Associate Professor of Chemistry
Professor Lay joined the faculty in the Department of Chemistry at Cooper Union in 2014. He teaches a variety of courses related to analytical chemistry, nanoscience, and electrochemistry. Dr. Lay’s research allows graduate and undergraduate researchers to obtain expertise in a wide variety of techniques used in chemistry, engineering, nanoscience, and the electronics industry. This includes atomic force microscopy, Raman spectroscopy, uv-vis spectroscopy, mid-IR spectroscopy, electrochemistry, nano-particle separation, fluorescence spectroscopy, and nanoparticle dispersion.
Prior to joining Cooper Union, Prof. Lay was a Professor in the Department of Chemistry at the University of Georgia, where he established a modern materials research laboratory. Before that, he was a Postdoctoral Research Scientist in the Flynn Research Group in the Department of Chemistry and Department of Chemical Engineering, at Columbia University in New York City. There, he used scanning probe microscopy methods to study the self-assembly of various molecular systems. Previously, he was a National Research Council (NRC) Postdoctoral Fellow, working in the Electronic Materials Branch at the Naval Research Laboratory in Washington D.C. This work involved developing new methods to incorporate single-walled carbon nanotubes into device structures to achieve enhanced chemical detection. Prof. Lay received his Ph. D. in Chemistry from the University of Georgia. The focus of his dissertation was scanning tunneling microscopy studies of the electrochemical formation of compound semiconductors. He has published over 30 peer-reviewed manuscripts and abstracts, 4 book chapters, and presented over 40 invited and 30 contributed seminars.
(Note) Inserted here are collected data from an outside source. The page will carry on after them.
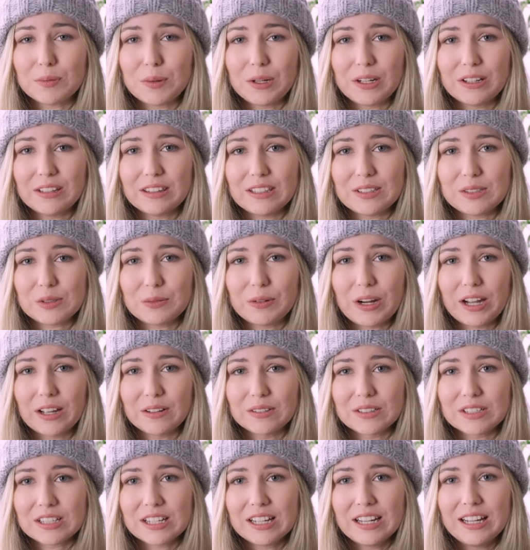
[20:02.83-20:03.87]
wearing these
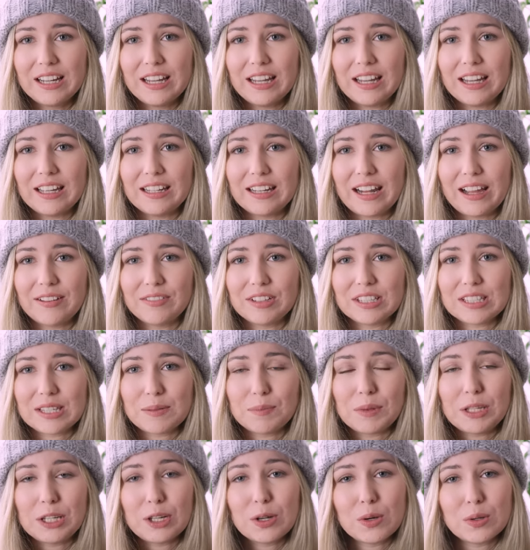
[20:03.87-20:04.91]
around and having
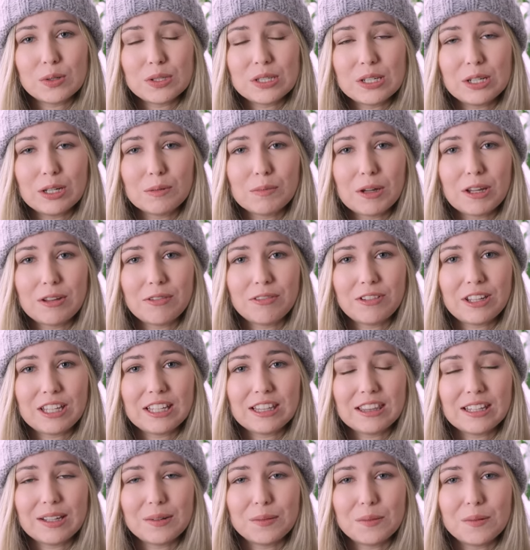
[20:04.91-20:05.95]
something cozy on my
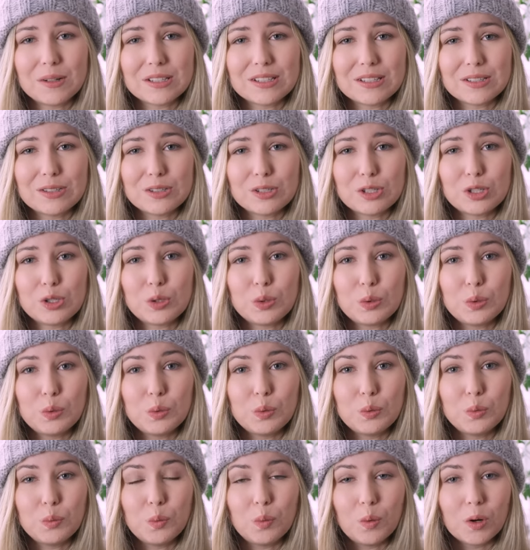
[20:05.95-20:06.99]
feet that wasn't
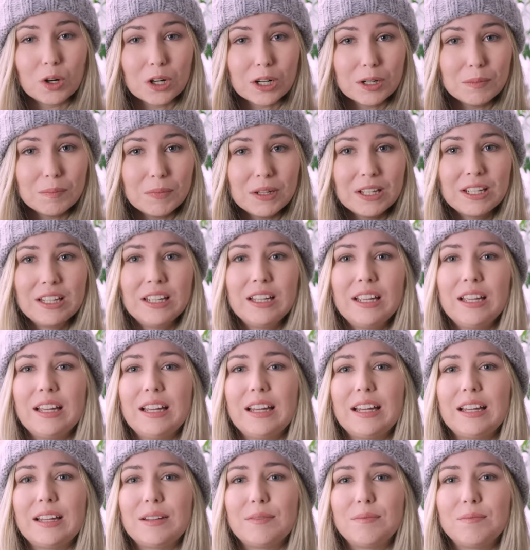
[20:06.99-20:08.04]
too warm.
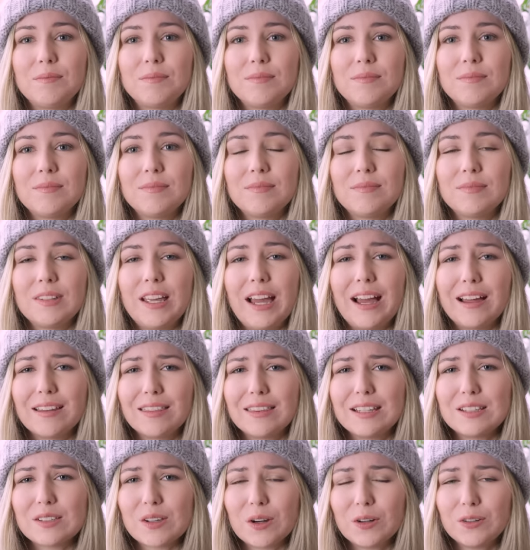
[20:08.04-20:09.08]
Um, yeah,
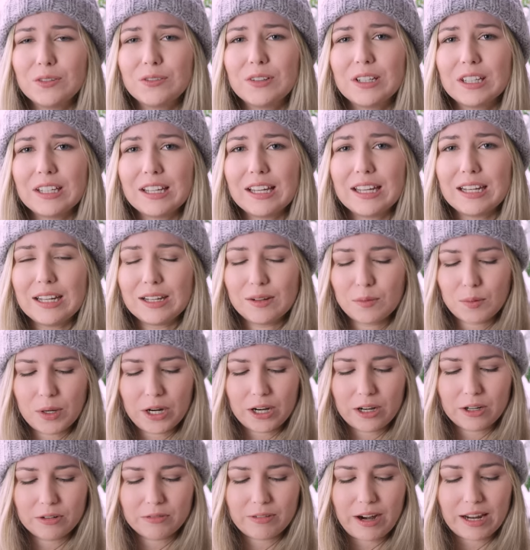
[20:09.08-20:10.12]
these aren't really getting
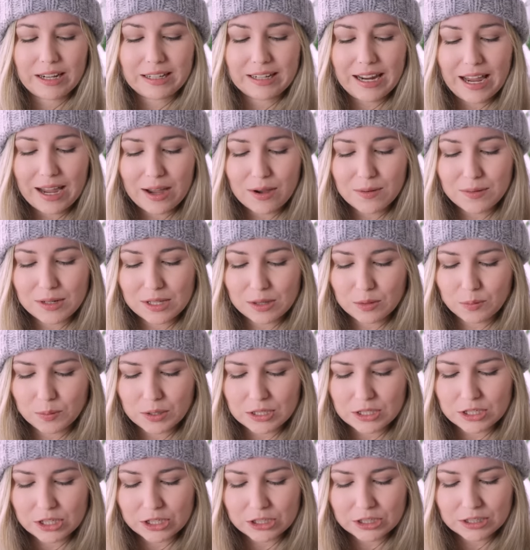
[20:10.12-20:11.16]
wear right now in the
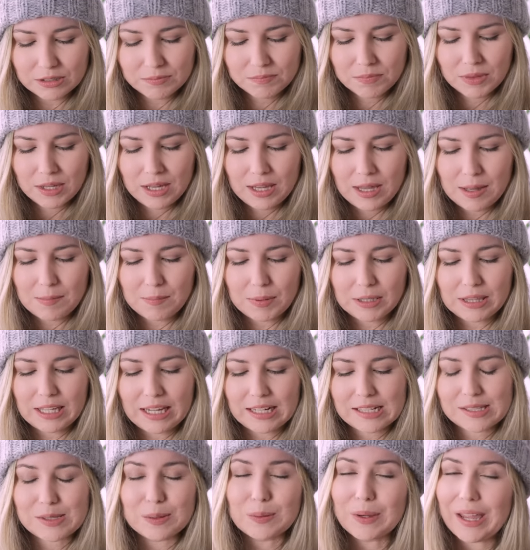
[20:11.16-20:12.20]
winter, but that
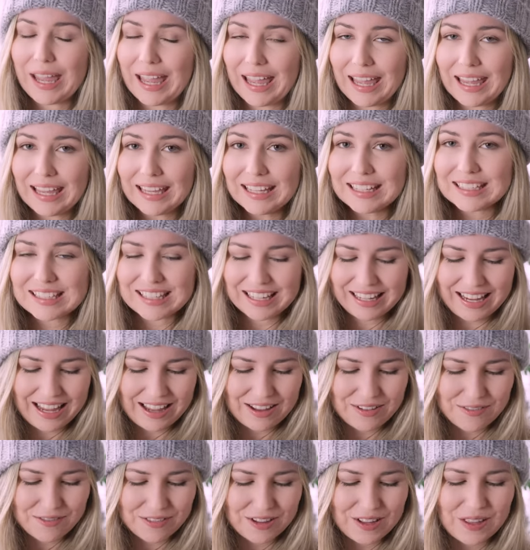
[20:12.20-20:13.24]
is okay because I
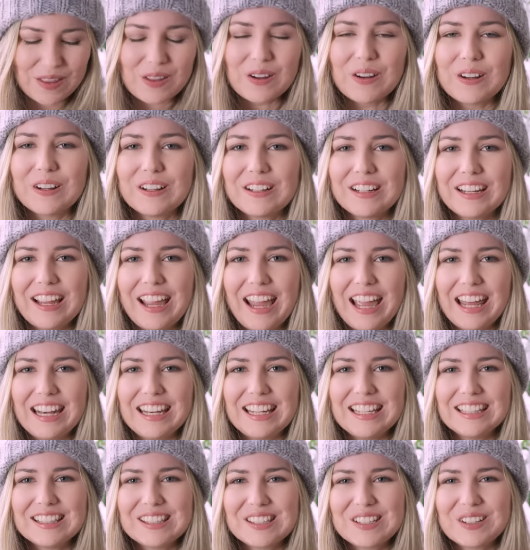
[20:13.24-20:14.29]
have other hand
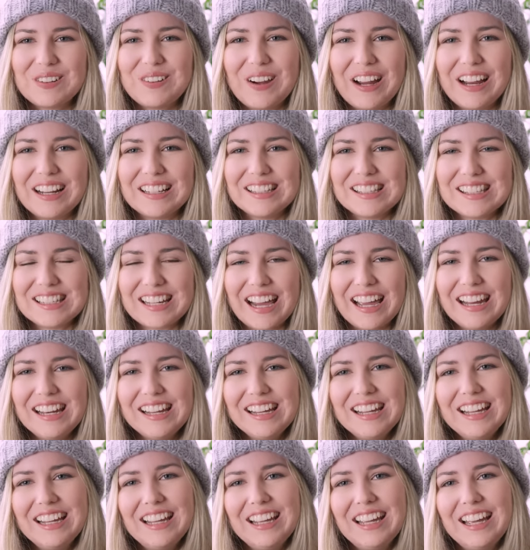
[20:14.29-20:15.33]
knits to wear instead
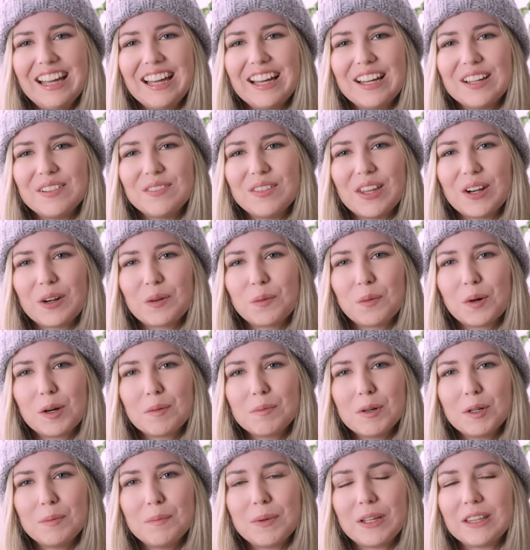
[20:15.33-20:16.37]
um, that are
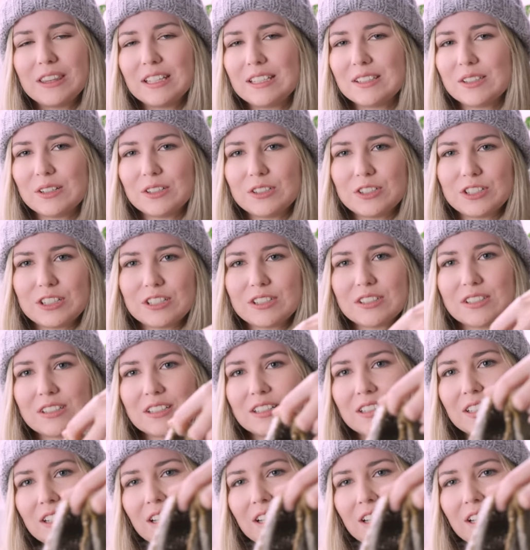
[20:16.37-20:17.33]
warmer, but these are just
Nanoscience involves the study and manipulation of systems that are smaller than 100 nm. These materials are of great interest because they often exhibit novel properties that are caused by their small size. Over the next few years, nanoscience is expected to yield many revolutionary discoveries in areas as diverse as energy conversion/storage, electronics/semiconductors, sensing and medicine.
Of particular interest in nanoscience are single-walled carbon nanotubes (SWNTs), as they show great technological promise due to their enhanced electrical and mechanical properties. When a better understanding of how to control and manipulate their properties is attained, SWNTs are expected to play a central role in the development of numerous new materials. At the forefront of research in this group are the following two areas of central importance in carbon nanotube electronics: I) development of non-damaging methods for creating suspensions of high-aspect-ratio SWNTs and II) developing new routes to understanding, controlling and predicting the chemical and electrochemical properties of 2-dimensional networks of SWNTs for use in a wide variety of electronic materials.